As the most highly-affected miners face mounting losses, they cease mining operations and are forced to liquidate their asset holdings. These cyclical trends are referred to as the miner capitulation cycle, and the cycle has major implications for PoW networks. As miners fold, the hash-rate of their respective networks takes a dive, decreasing security. Simultaneously, the market is flooded with digital assets as the miners sell their holdings, which drives prices down. The negative price impacts of miner capitulation cycles are especially important, as they can both catalyse price dips and serve to exacerbate them. While prices decline, more miners are forced to capitulate, which floods the market with more liquidations and further harms prices. Even more miners are forced to fold as a result.
(See https://cointelegraph.com/news/bitcoin-hash-rate-drops-almost-45-since-2020-peak and https://cointelegraph.com/news/genesis-mining-if-economic-crisis-deepens-bitcoin-will-shine-as-the-new-gold for more information on the miner capitulation cycle.)
Bitcoin Network Hash-rate
Notable dips in hash-rate indicate decreases in mining activity, which can be caused by miners folding due to market pressures.As the consequences of the Coronavirus continue to expand and linger, it could be yet another blow to the independent mining community. It has made mining even less sustainable for small and medium miners primarily by pushing BTC prices down. It’s other impacts, though, are also forcing out miners. Boosted unemployment, risk, and insolvency rates all make amassing an asset like Bitcoin for extended periods less feasible.
Although Bitcoin and other PoW currencies are built to react to changes in price and activity through changes in difficulty, the difficulty changes can trail price drops by months. Stuck with little bridging capital and wallets full of digital assets that have faced significant devaluation, smaller miners feel this lag more severely than larger miners.
Decreases in the difficulty of PoW networks can lag price drops by months.
Proof-of-Work consensus algorithms and the digital assets they support are a revolutionary offering that enables trustless transactions and truly secure decentralised networks. When their incentive structures are not carefully architected or maintained, however, they exhibit dangerous centralising tendencies. When the economic forces of mining add to the influences of pooling agents and bear markets, a minority of very powerful players emerges, making these networks anything but decentralised. Moving forward, it is difficult to see how these networks will be able to avoid becoming even more decentralised without major community action. The question investors and PoW currency supporters must ask themselves is how valuable their assets will be if 51.0% interventions can take place on any given day. Currently, the immutability and security of many of the top networks are dictated by fewer than 6 mining entities, and over 70.0% of the mining market is dominated by miners from a single country.
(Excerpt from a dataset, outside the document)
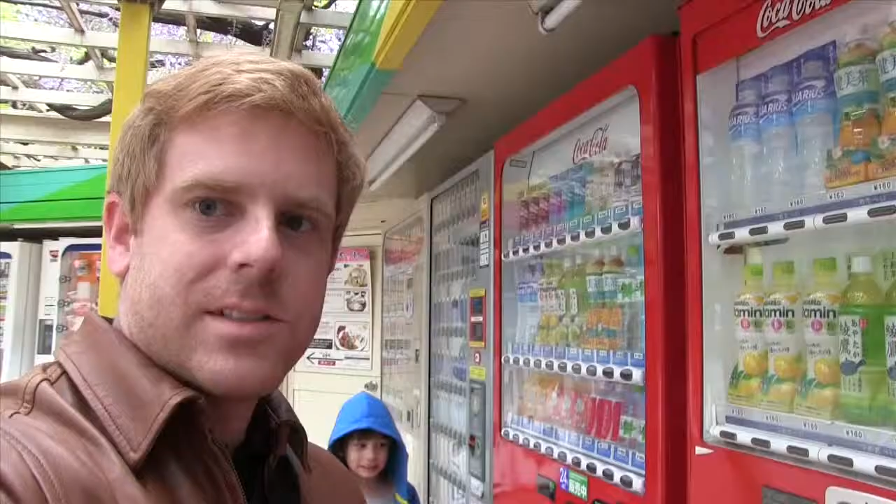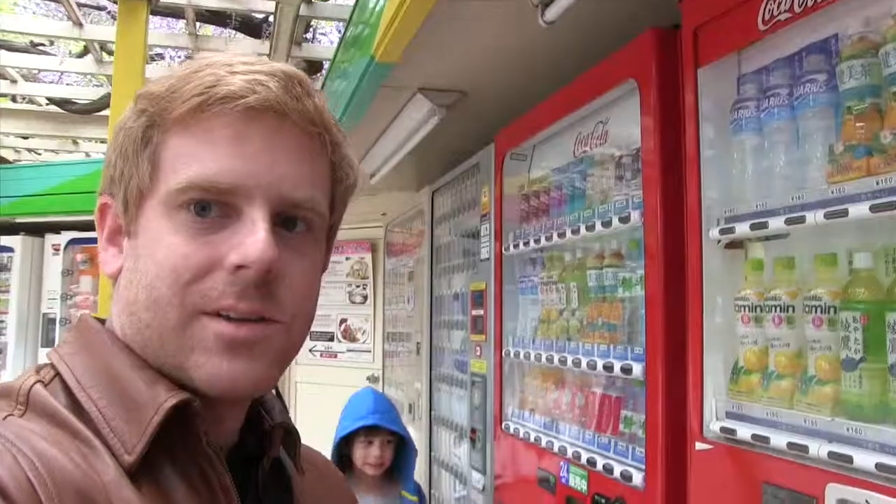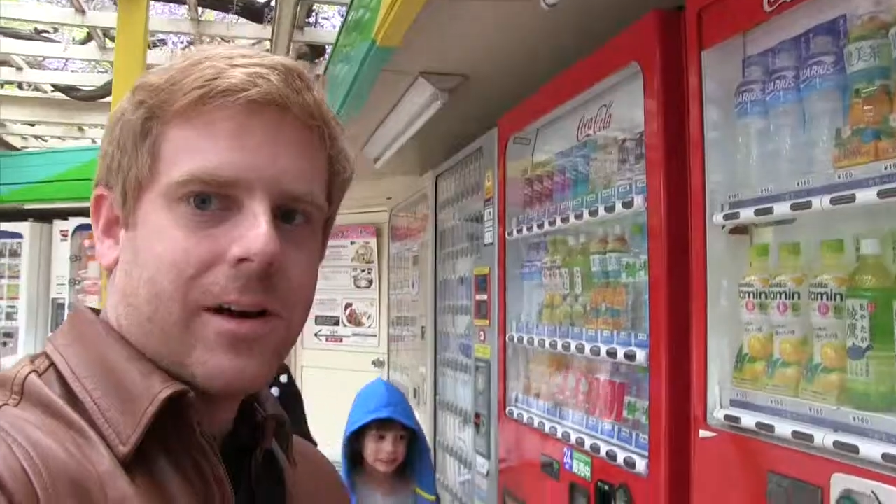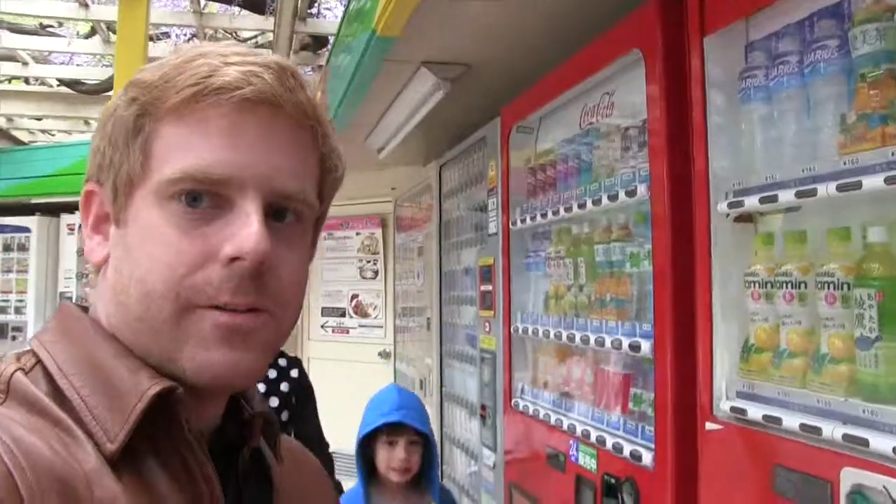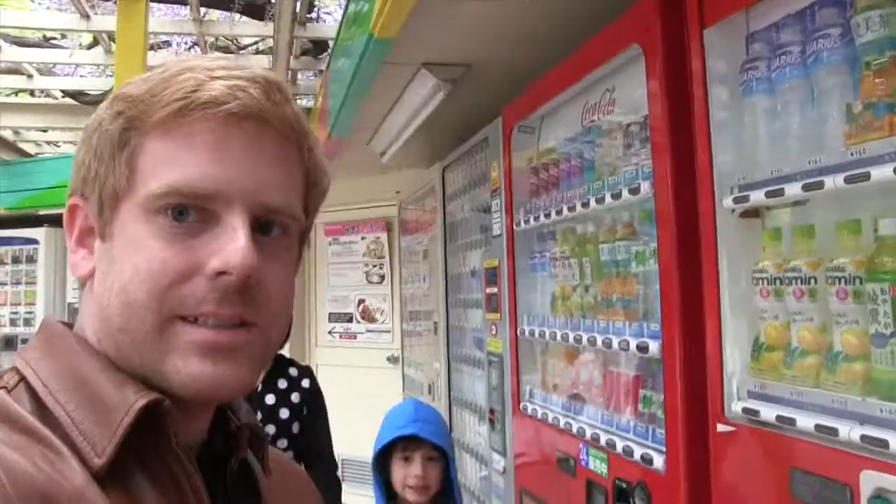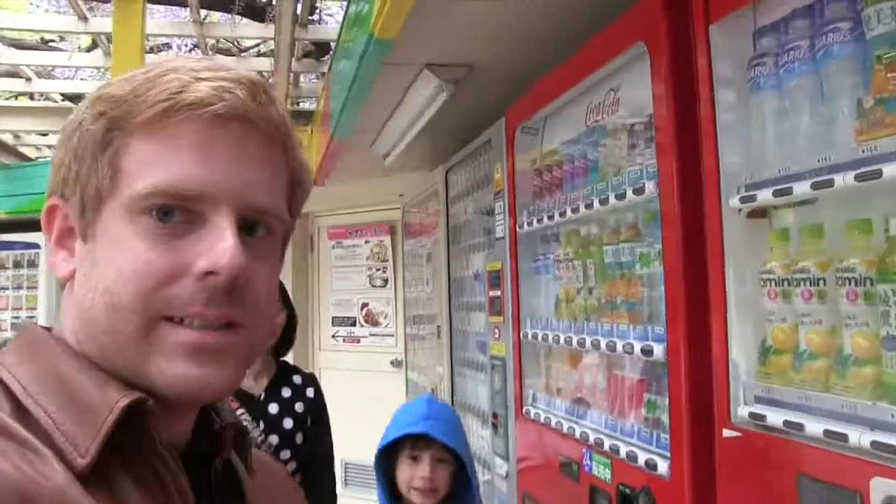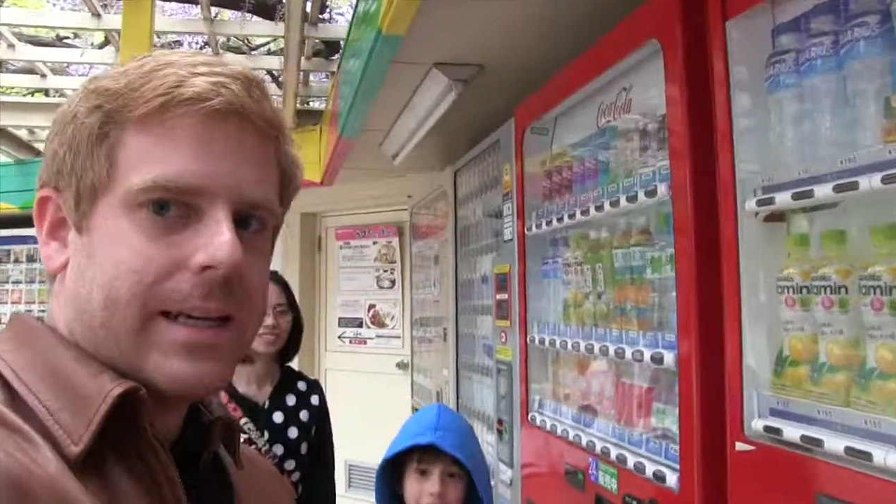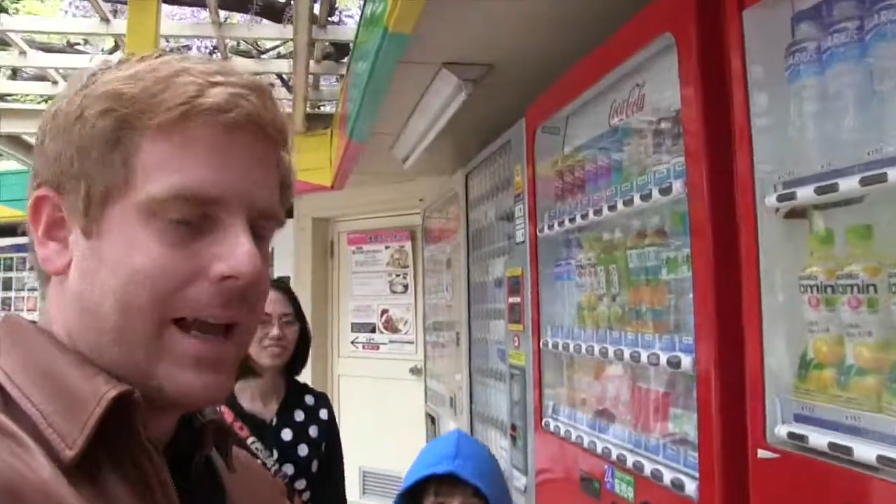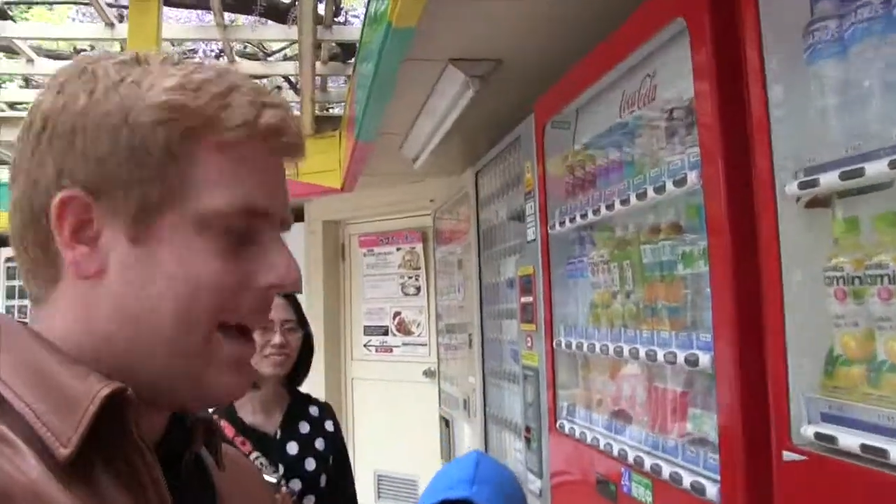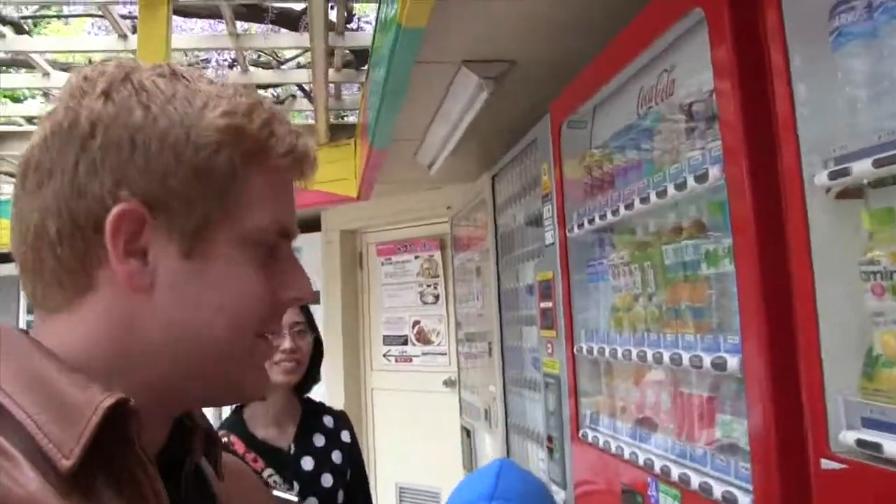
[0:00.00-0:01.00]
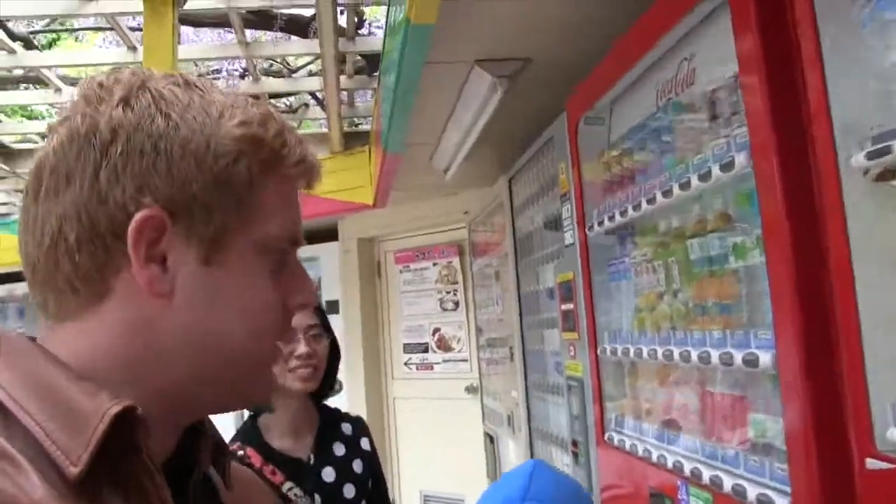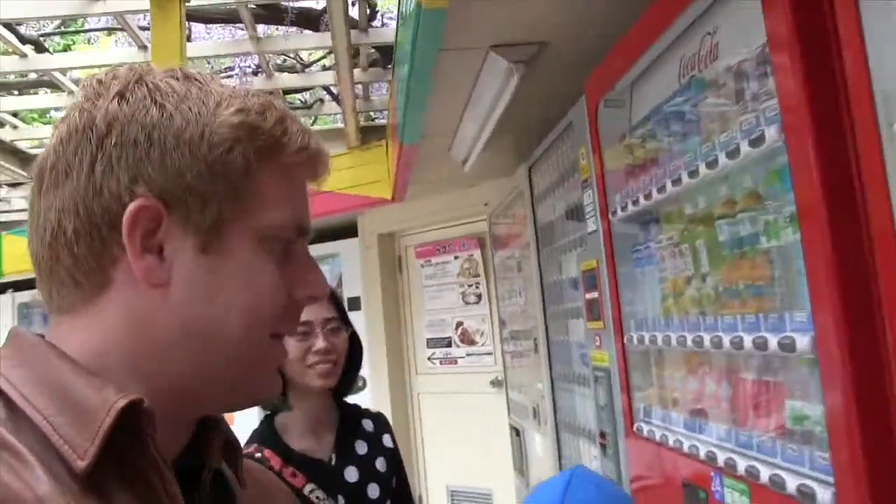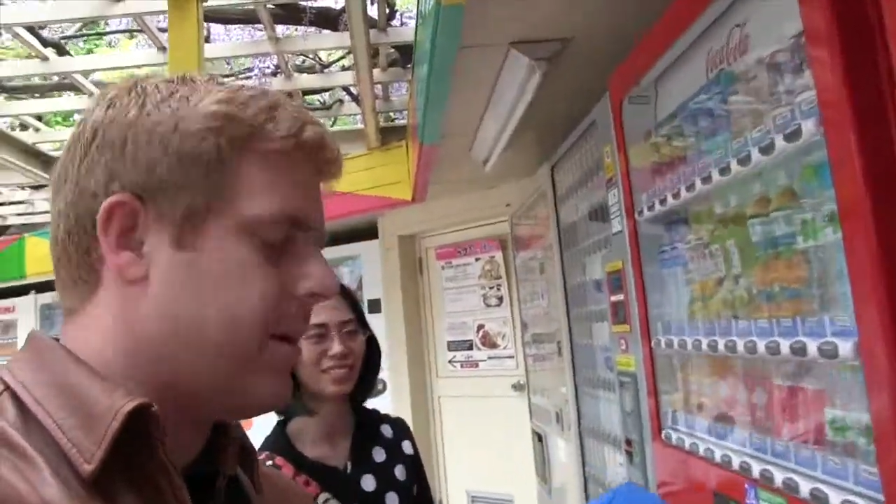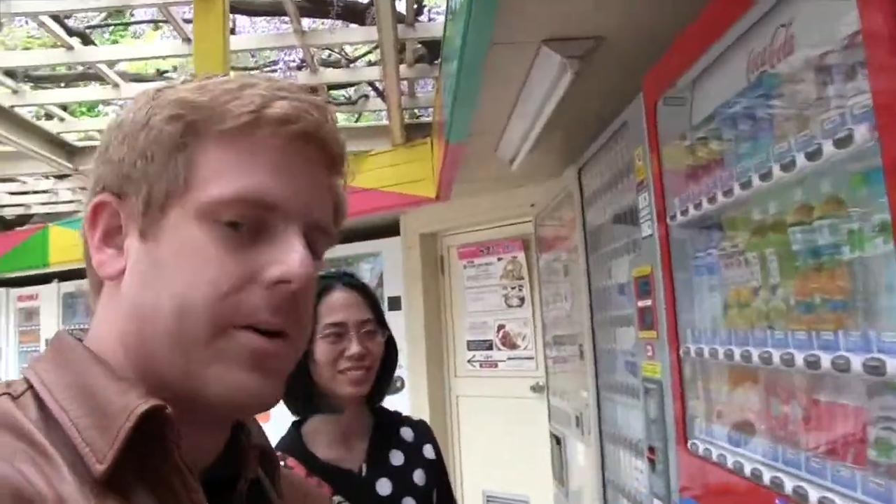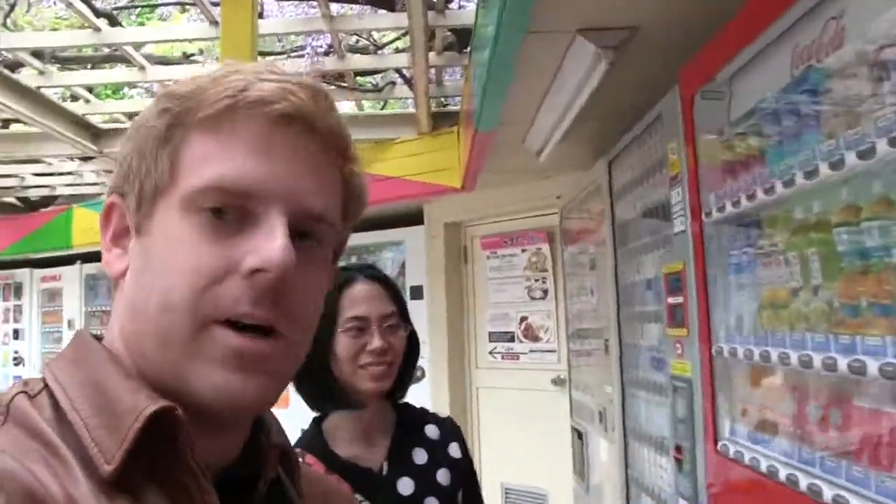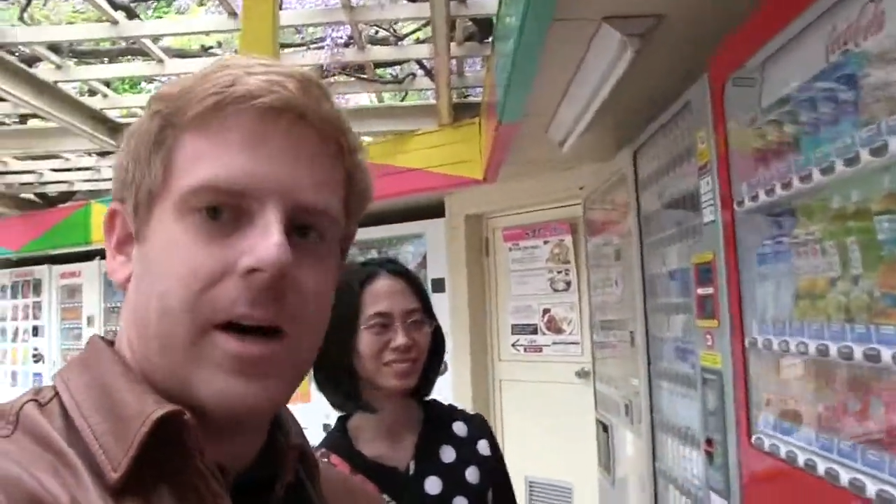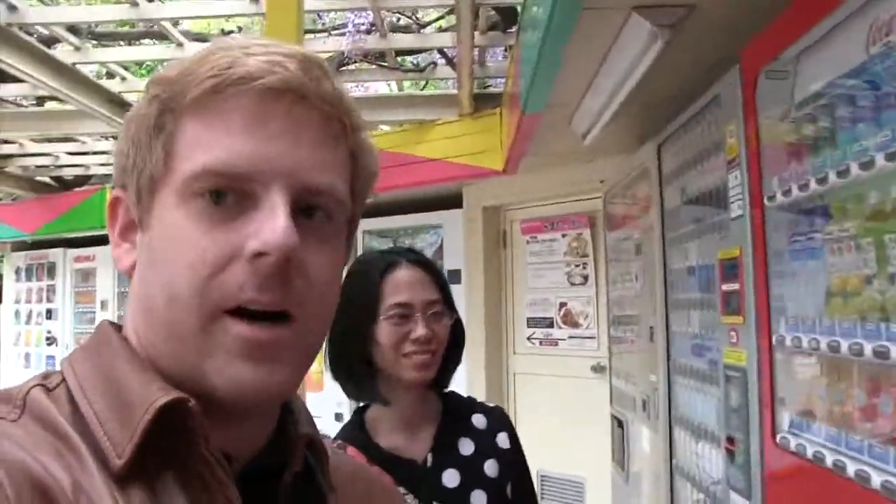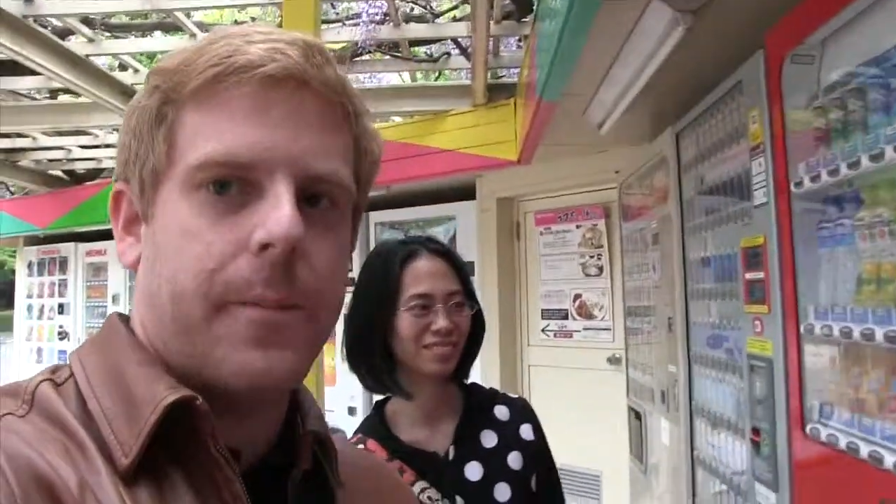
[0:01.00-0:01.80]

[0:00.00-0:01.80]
So I always get asked about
Several new PoW networks and digital currencies have taken these centralisation issues to heart, creating novel architectures that incentivise improved distributions of hash-power. The Minima protocol fights centralisation by automatically making each user’s device a complete node. Rather than requiring network participants to purchase new equipment, one of the first barriers to widespread distribution of hash-power, the Minima application allows any mobile or IoT device to participate in block construction and validation activities. Ravencoin has approached the problem from a different angle; it hopes to create a more equal distribution of hash-power by using the X16R algorithm to disrupt the efficacy of ASIC mining hardware and by creating what it refers to as “fair launch” conditions.
(Information regarding both of these projects and other innovative blockchain initiatives can be found at https://minima.global/minima-whitepaper-v6.pdf, https://ravencoin.org/assets/documents/Ravencoin.pdf and https://saxonadvisors.com/, and https://www.mediciventures.com/companies.)For additional insights, follow Saxon Advisors on LinkedIn (https://www.linkedin.com/company/saxon-advisors/) or visit saxonadvisors.com
Profitability estimates based on the use of Antminer S17+ 67 TH / s mining rigs. Estimated hardware cost per mining rig is $1,567.00, and estimated power consumption per rig is 2,680 Watts. Network difficulty for profitability estimates and time to 1 BTC is 16,552,923,967,337; Bitcoin base price for profitability estimates is $5,337.00. Bitcoin hash-rate dominance estimates based on 4-day history. Ethereum and Litecoin hash-rate dominance estimates based on 24-hour history. Bitcoin Cash hash-rate dominance estimates based on 7-day history. Hash rate distribution calculated as of 2020.03.18.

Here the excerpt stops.